#### [Input data]

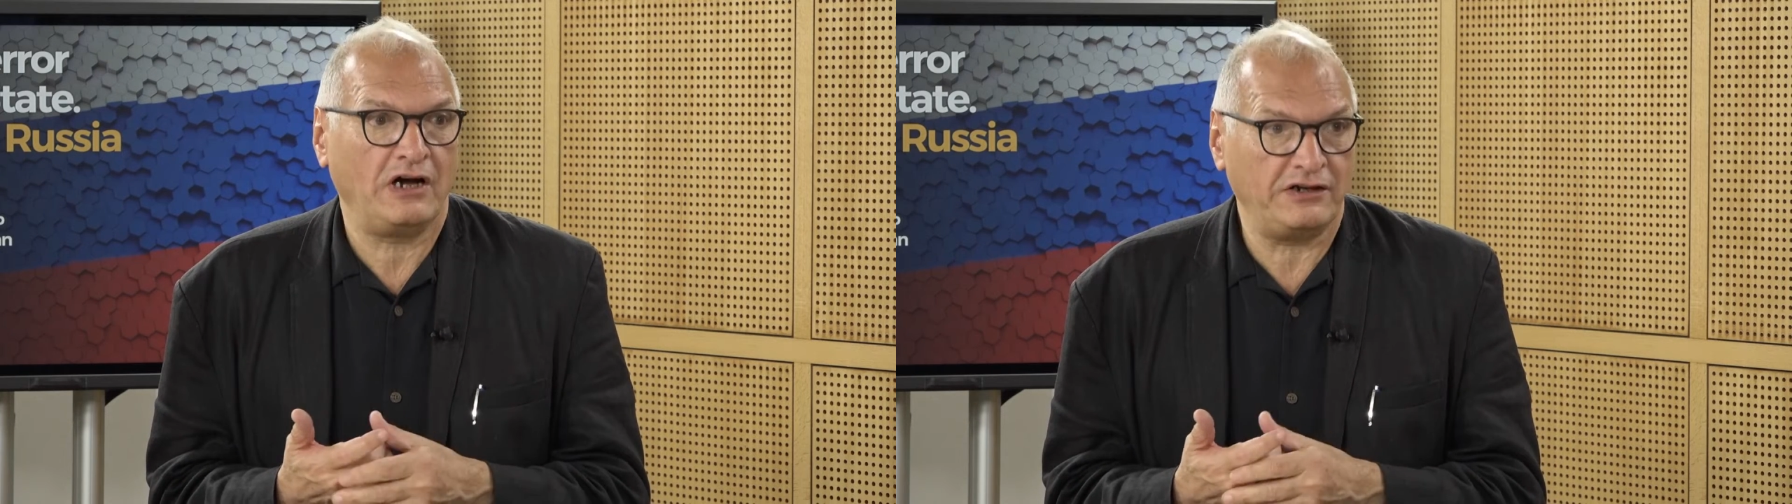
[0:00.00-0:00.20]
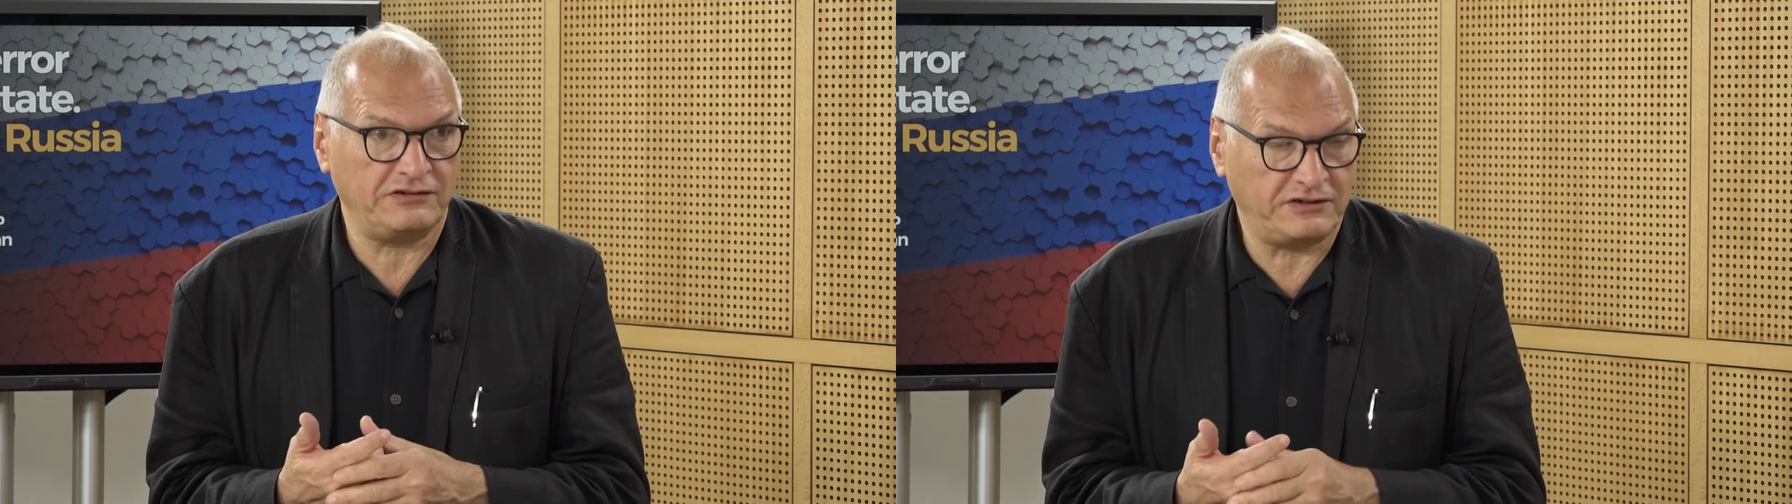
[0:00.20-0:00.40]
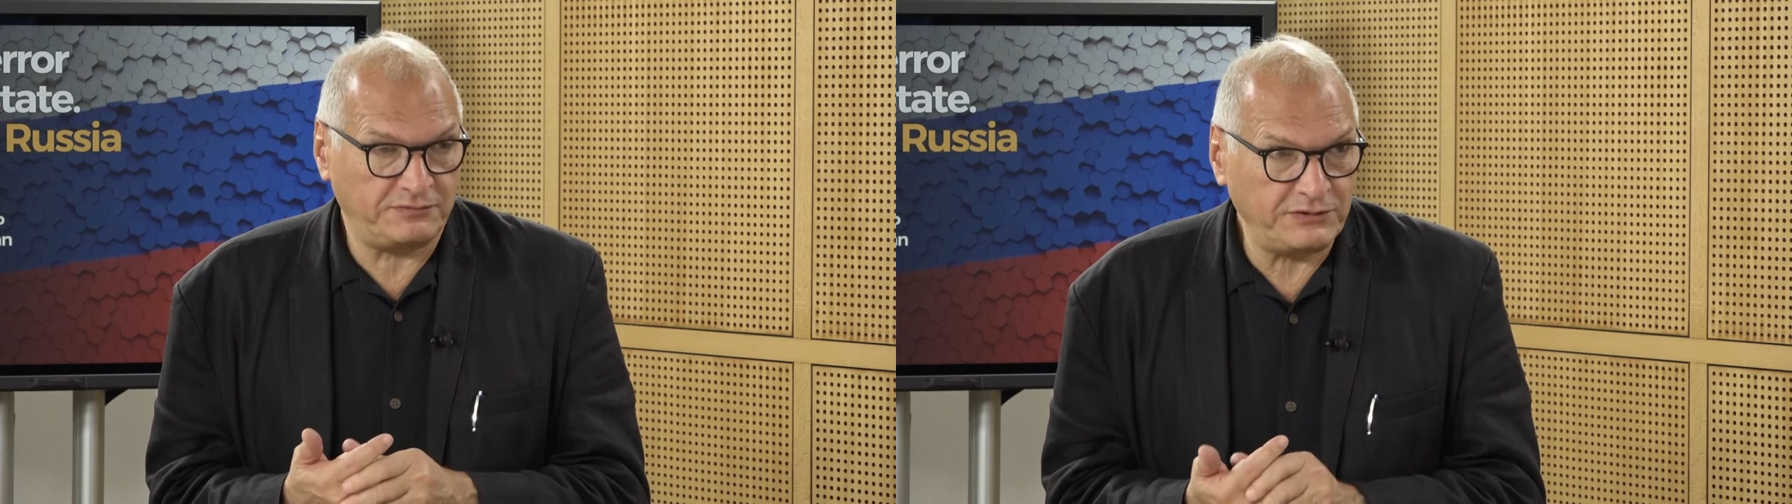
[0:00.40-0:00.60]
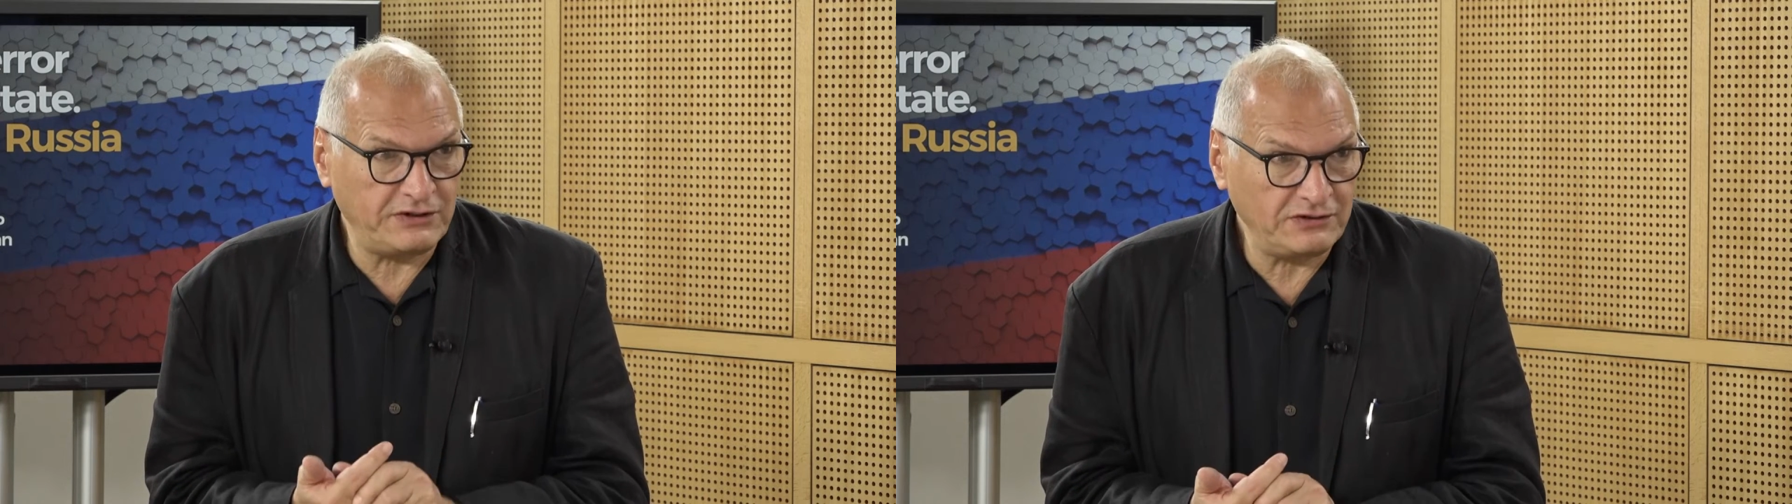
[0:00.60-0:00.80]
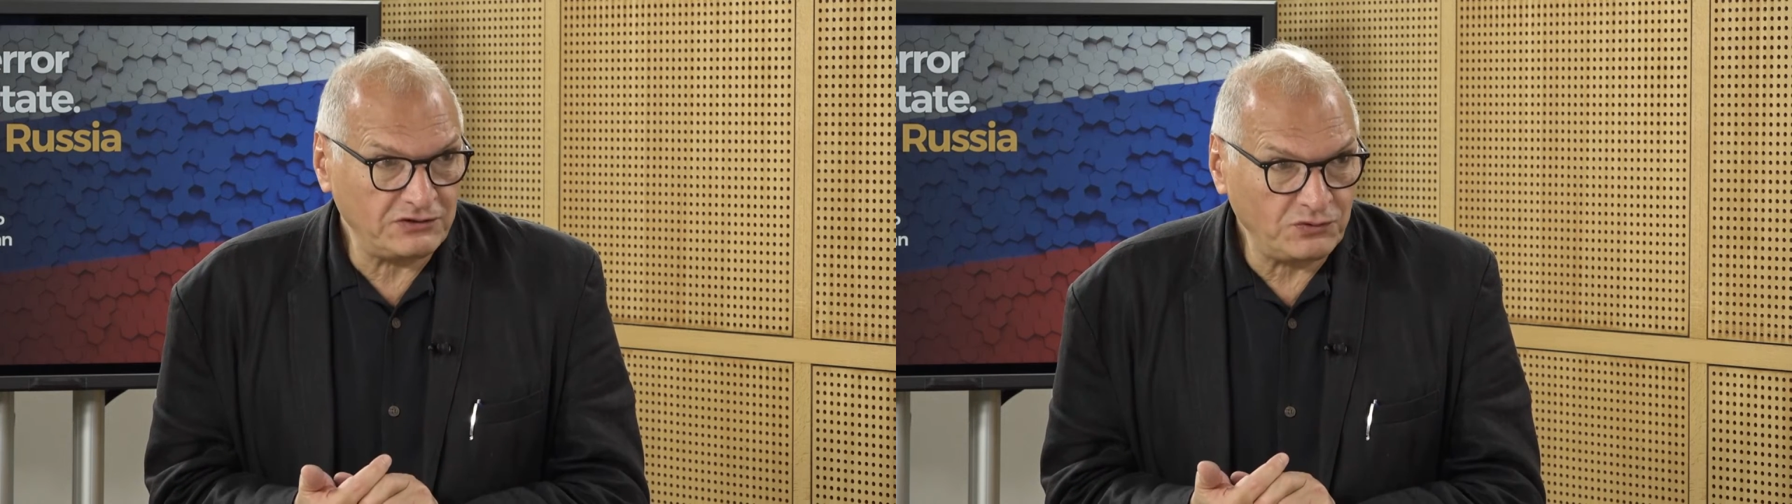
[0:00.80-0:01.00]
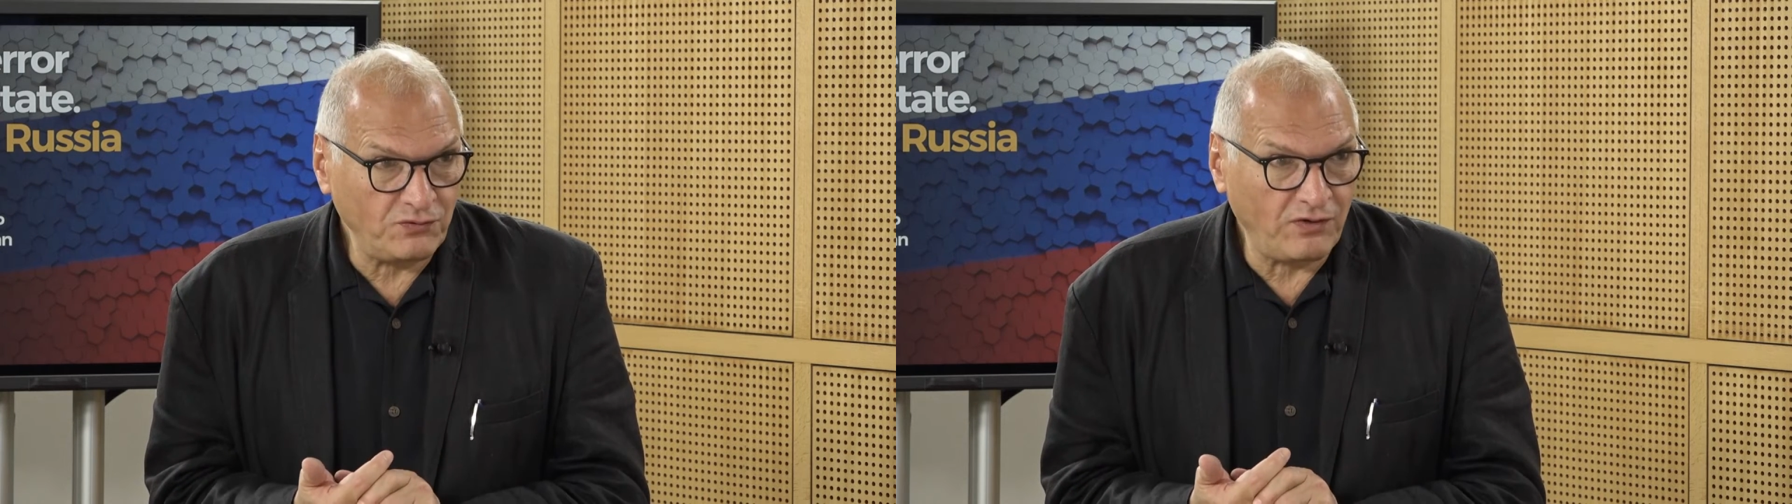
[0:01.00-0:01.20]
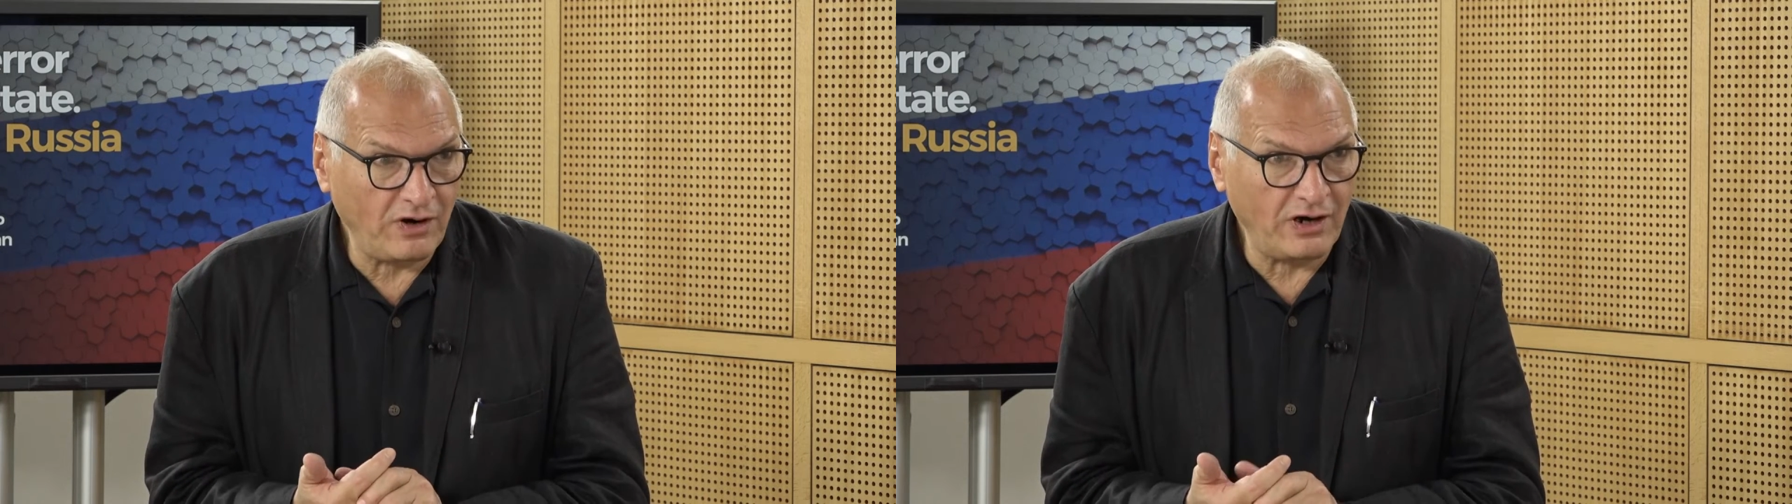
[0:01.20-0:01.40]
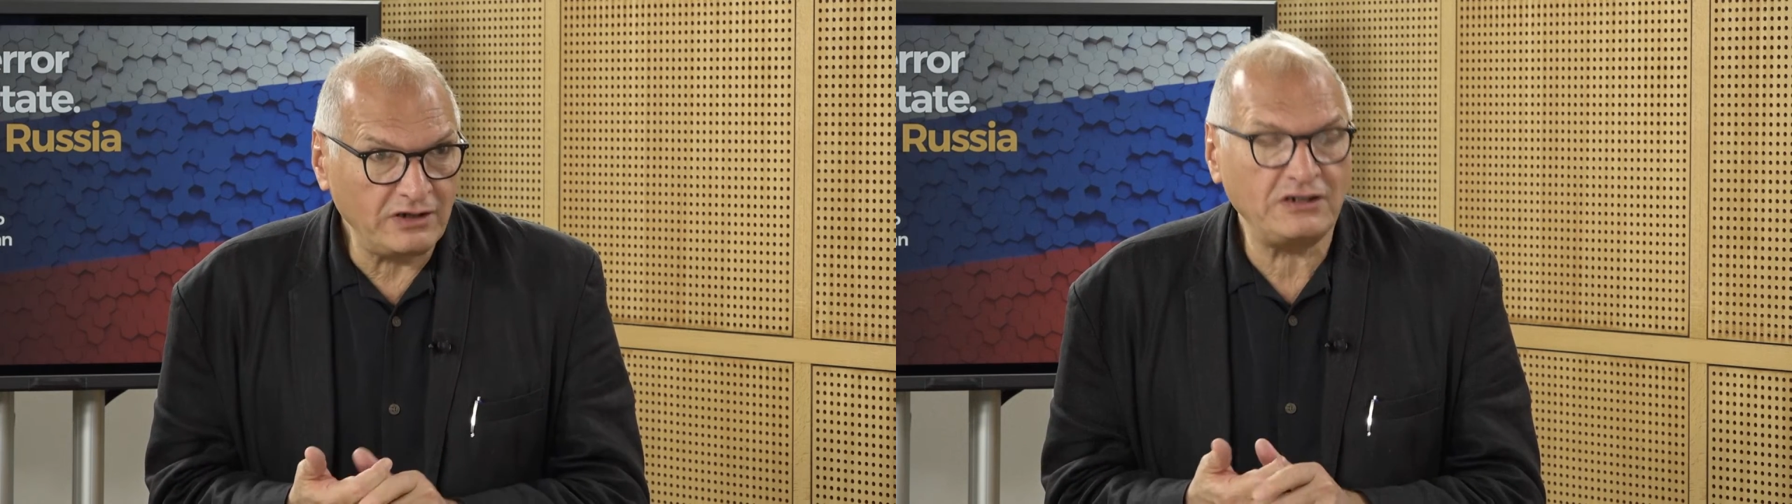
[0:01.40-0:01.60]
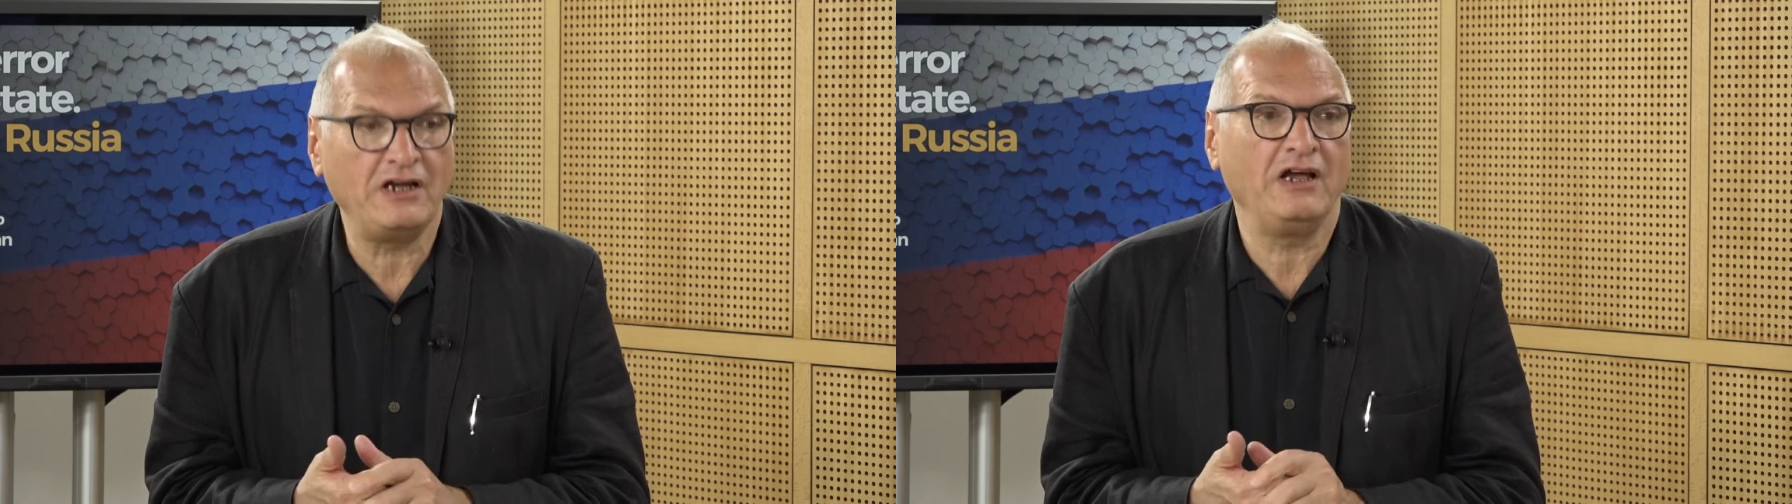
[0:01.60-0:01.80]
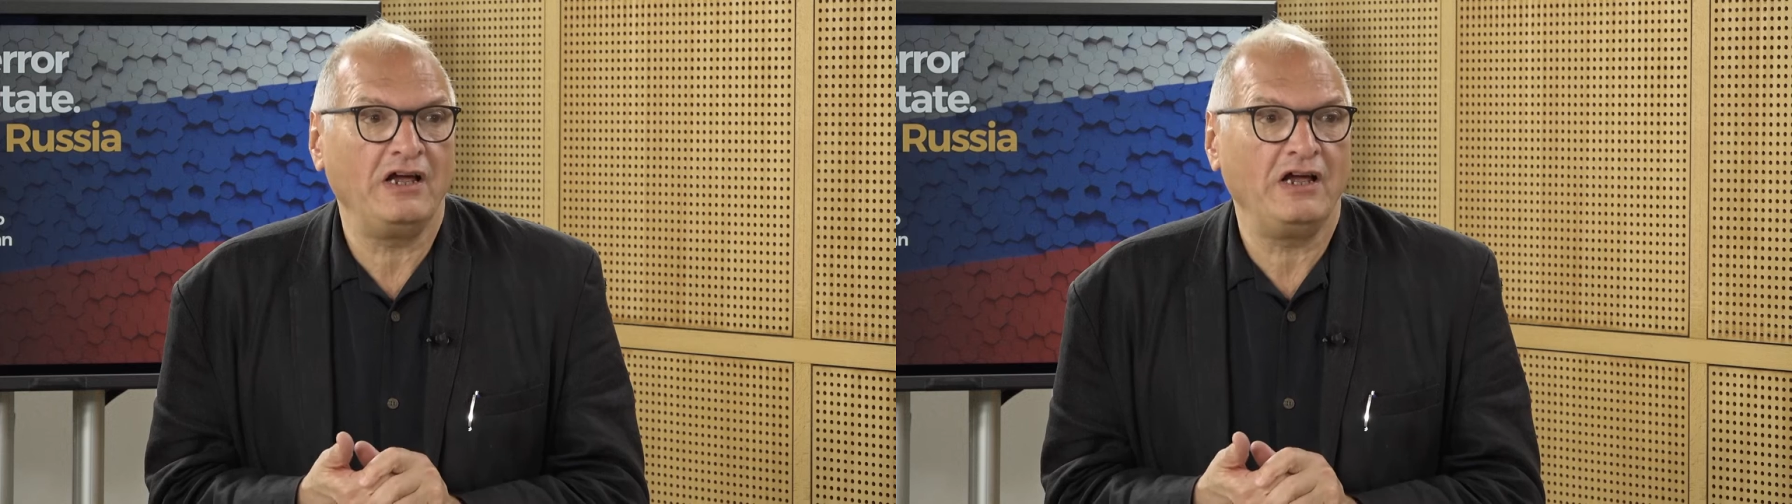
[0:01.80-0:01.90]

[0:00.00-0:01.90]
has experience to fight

--

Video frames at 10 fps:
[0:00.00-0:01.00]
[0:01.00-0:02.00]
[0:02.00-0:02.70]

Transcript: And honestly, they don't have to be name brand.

#### [Exercise prompt]
Retype exactly the lines of the data above that fall between the line with "[0:00.00-0:01.00]" and the line with "Transcript: And honestly, they", inclusive, and add nothing.

#### [Written answer]
[0:00.00-0:01.00]
[0:01.00-0:02.00]
[0:02.00-0:02.70]

Transcript: And honestly, they don't have to be name brand.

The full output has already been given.